A Child's Christmas in Wales
Review by ANTHONY CHASE
A Child’s Christmas in Wales is Dylan Thomas’ idyllic reminiscence of Christmases past, when it always snowed and magic really happened. Under the direction of Chris Kelly, the stage version now at the Irish Classical Theatre Company, adapted by Jeremy Brooks and Adrian Mitchell, captures the nostalgia of the original text and conjures plenty of holiday magic of its own.
Evolving from stories that the Welsh poet read on radio in 1952, just a year before his death at the age of 39, A Child’s Christmas in Wales is a succession of Christmas anecdotes told from the point of view of Thomas as a young boy in Swansea, Wales. A formidable cast of 14 invokes the many characters of Thomas’ memory in all their vivid idiosyncrasy and lovability.

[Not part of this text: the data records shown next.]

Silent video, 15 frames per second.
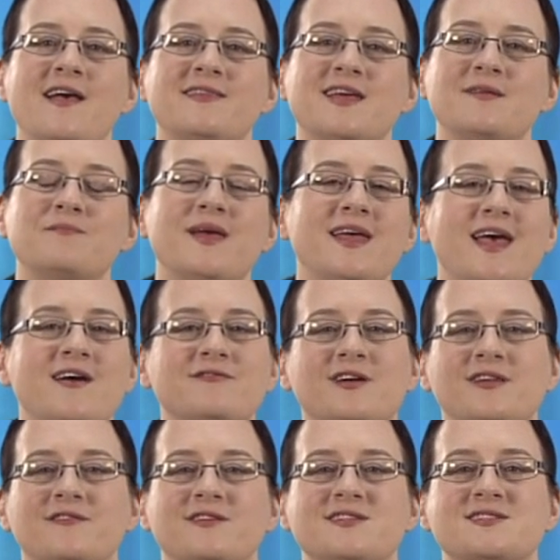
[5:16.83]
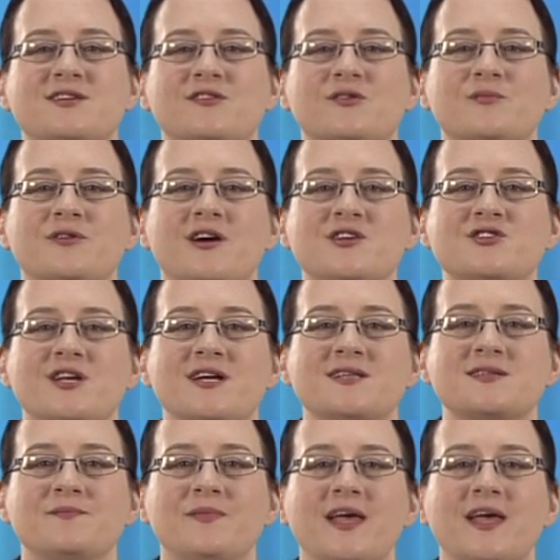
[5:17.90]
that may have relevance to their project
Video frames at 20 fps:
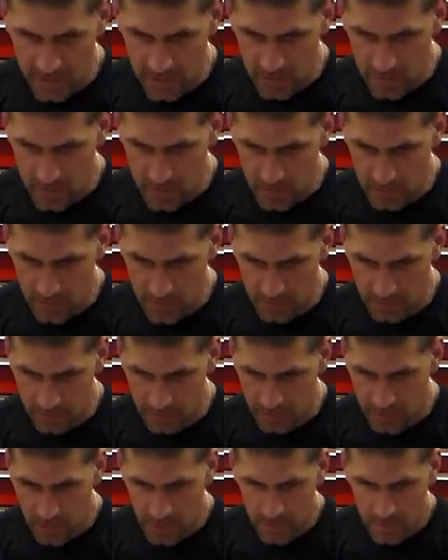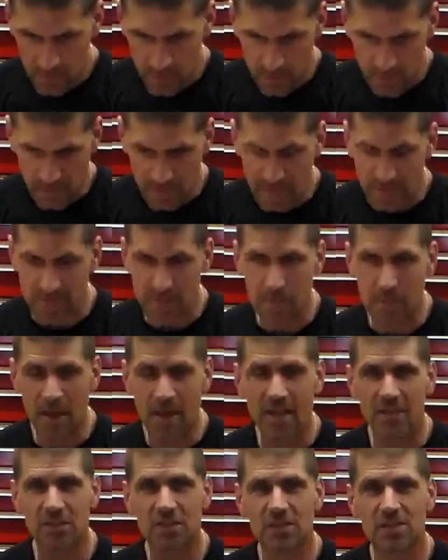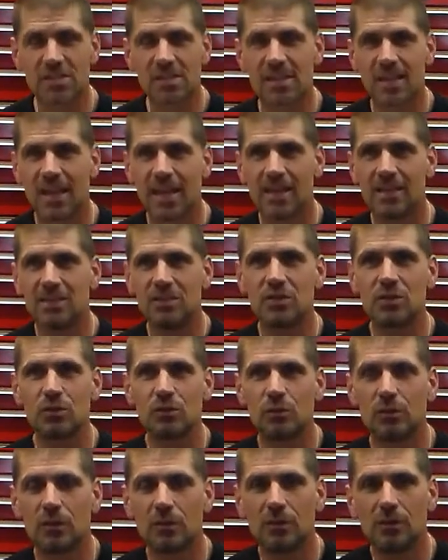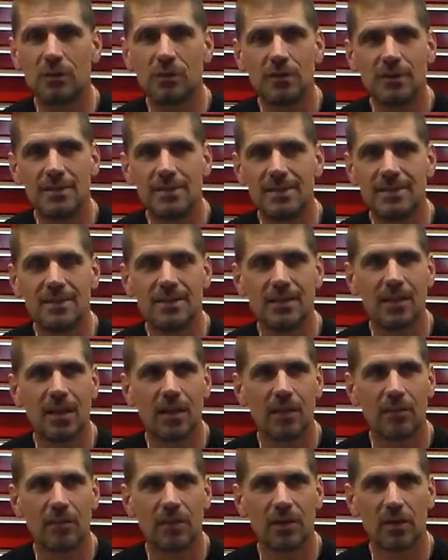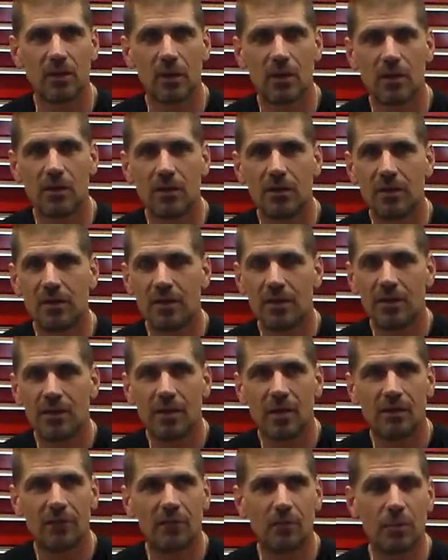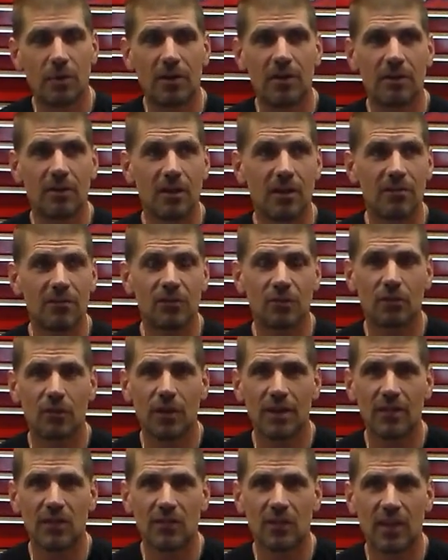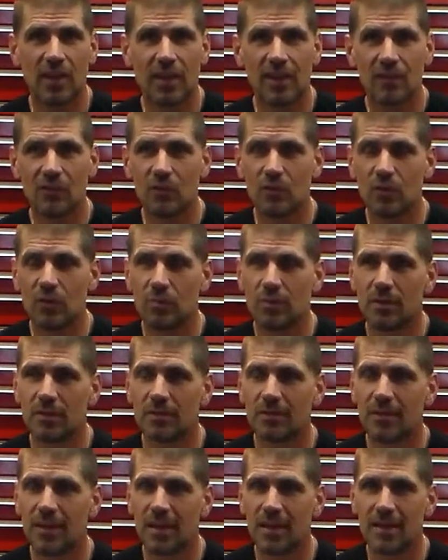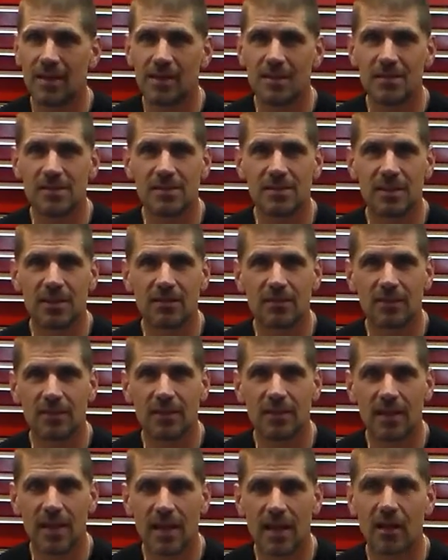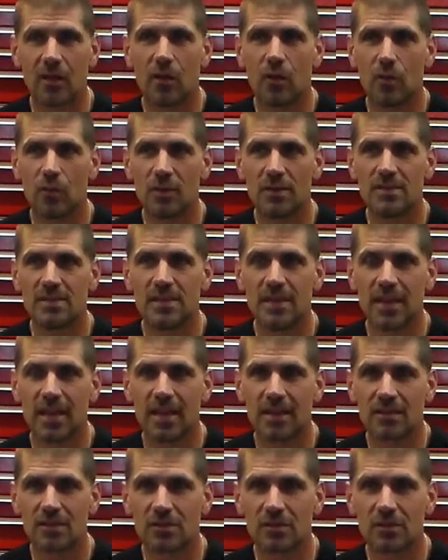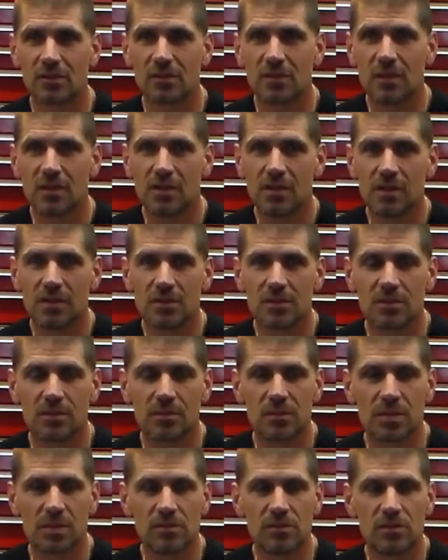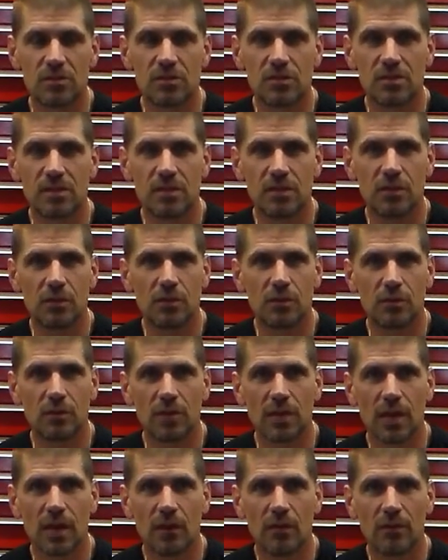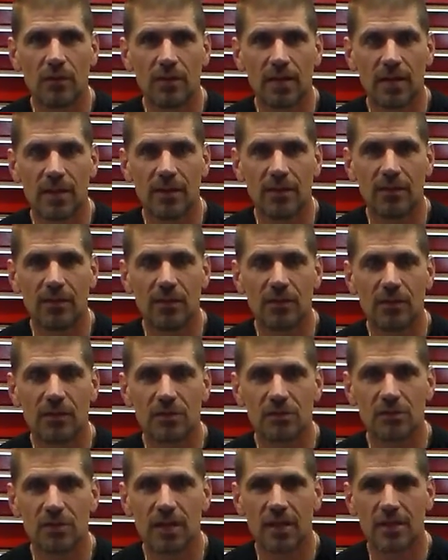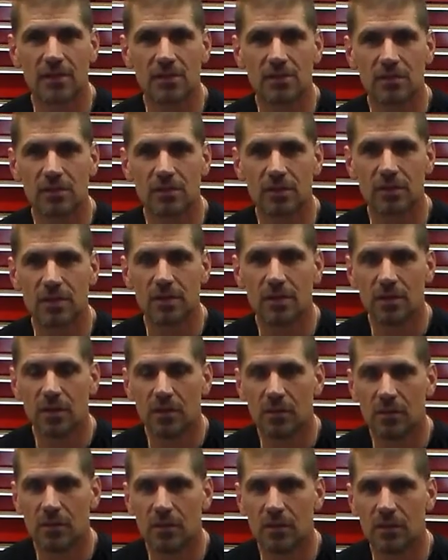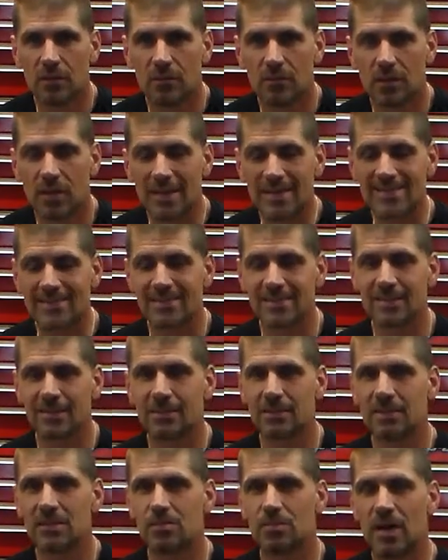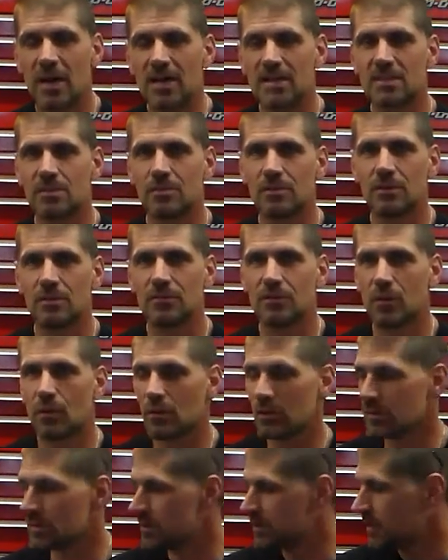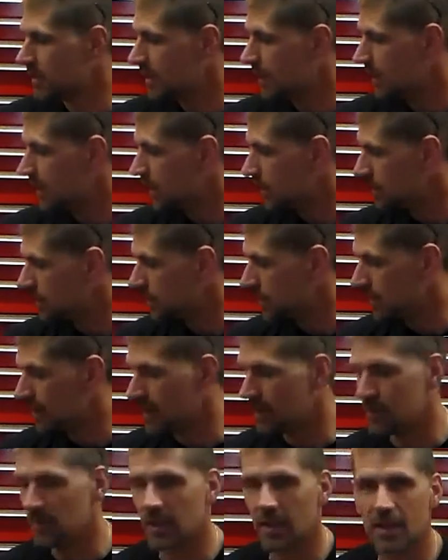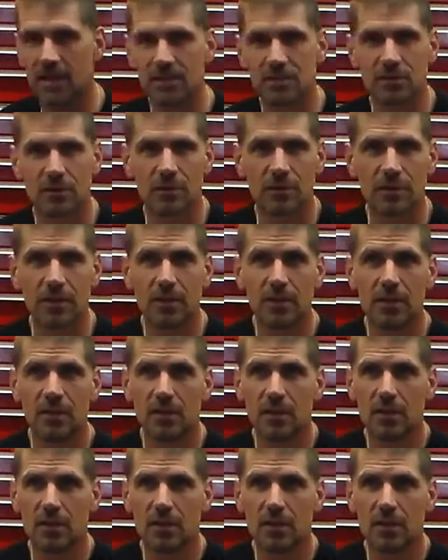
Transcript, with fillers: Um, again, the Magic Scan tool didn't help me at all. Everybody loves a great scan tool, but that is definitely not always the answer. Sometimes you just need to duke it out, get in there and get your hands dirty, um, as little as possible, of course. I don't like getting my hands dirty.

Instead of a dominant narrative thread, the structure simply takes us through Christmas Day, one anecdote at a time.
Vincent O’Neill plays the adult Dylan Thomas, who suggests the unreliability and amplification of memory in evoking Thomas’ famous observation, “I can never remember whether it snowed for six days and six nights when I was twelve or whether it snowed for twelve days and twelve nights when I was six.” Such are the tricks of recollection, located in that space between reality and imagination, in which one Christmas is so much like another, and in which distant, long silent voices speak to us again, a moment before we fall asleep.
Extraordinarily charismatic and unaffected fifteen-year-old Tyler Eisenmann, surrounded by a world of adults who play both adults and children, is Young Dylan. This dynamic heightens the nostalgia with memories of holidays when the divisions between the generations melted away.
Michele Marie Roberts is divine as Young Dylan’s mother, a strict disciplinarian with a soft heart. I especially adored the fuming glares she directs at her husband, played by Ben Michael Moran, when he fails to rescue her from the arms of their postman, tipsy with Christmas cheer, who forces her to dance with him. Roberts’ radiant singing voice is also a distinct asset in this production, which depends on song for much of its energy.
For their parts, Christian Brandjes plays the delightfully inebriated postman, and Ben Michael Moran plays the good-natured, if at times ineffectual husband. Indeed, A Child’s Christmas in Wales convincingly makes family dysfunction look like an advantage, and makes alcoholism look like an appealing quality.
In the latter category, Nicole Cimato goes for broke in the role of Aunt Hannah, successfully staggering her way into our hearts with as happy a drunk routine as you ever will see. The joy is magnified by Roberts’ repeated and unsuccessful attempts to intercept Hannah’s beverages.
Gregory Gjurich and Charmagne Chi represent comical marital disharmony as Uncle Tudyr and aspirin-popping Aunt Bessie. They turn caricatures in to entirely believable people.
There is something fey and ethereal about Megan Callahan’s portrayal of favorite Aunt Elieri, a woman with the capacity to make every child feel special, and the gift of finding magic in life’s most mundane events.
Brittany Bassett and Renee Landrigan evoke memories of limitless childhood irritation as young Dylan’s overly eager and energetic interchangeable cousins, Brenda and Glenda.
The doubling of roles provides numerous opportunity for playful invention and clowning. Among my favorite moments of the show are the appearances of the women of the cast as the tough and fearsome "Town Hill Boys."
In a show that depends on music to evoke Christmas nostalgia, love of home, and momentum, the stronger voices: Roberts, Chi, and Karen Harty, who plays Nellie, are welcome. The show’s opening sequence begins with Brandon Barry and the show’s music director, Joseph Donohue III, accompanying their own pleasing voices with guitar. This sets the tone and gets the festivities off to a happy start.
While the forward impetus of the show flags at times, the overall spirit is cheerful and warm. Actors doubling in roles to populate an entire Welsh town provides seemingly endless opportunities for humor and theatrical invention. Choreography by Bobby Cooke adds cohesiveness.
I am, again bewildered by the seemingly unkillable impulse to clutter the arena style stage of the Andrews Theatre, where the audience surrounds the action on all four sides, with stuff. On this occasion, designer Primo Thomas has provided step levels and has divided the small stage into four quadrants, successfully eliminating the elegant flexibility of the arena space by confining the action into cramped quarters and obstructing every view with crates or furniture. These encumbrances are augmented by the decision to have all the instrumental music performed live, obliging the constant presence of an upright piano, smack at the center of everything, ensuring that no matter where you are seated, everyone else appears to have a better view.
How these decisions, a negotiation between directorial demand and design concept, are made, is unknowable. While the overall look of the stage pictures is appropriate to the style, period, and tone of the piece, sometimes, as architect Ludwig Mies van der Rohe many times observed, less would actually be more.
The magic of holiday time and memories of home will help every audience member overcome the minor imperfections of A Child’s Christmas in Wales, as this capable cast happily launches the start of the holiday season.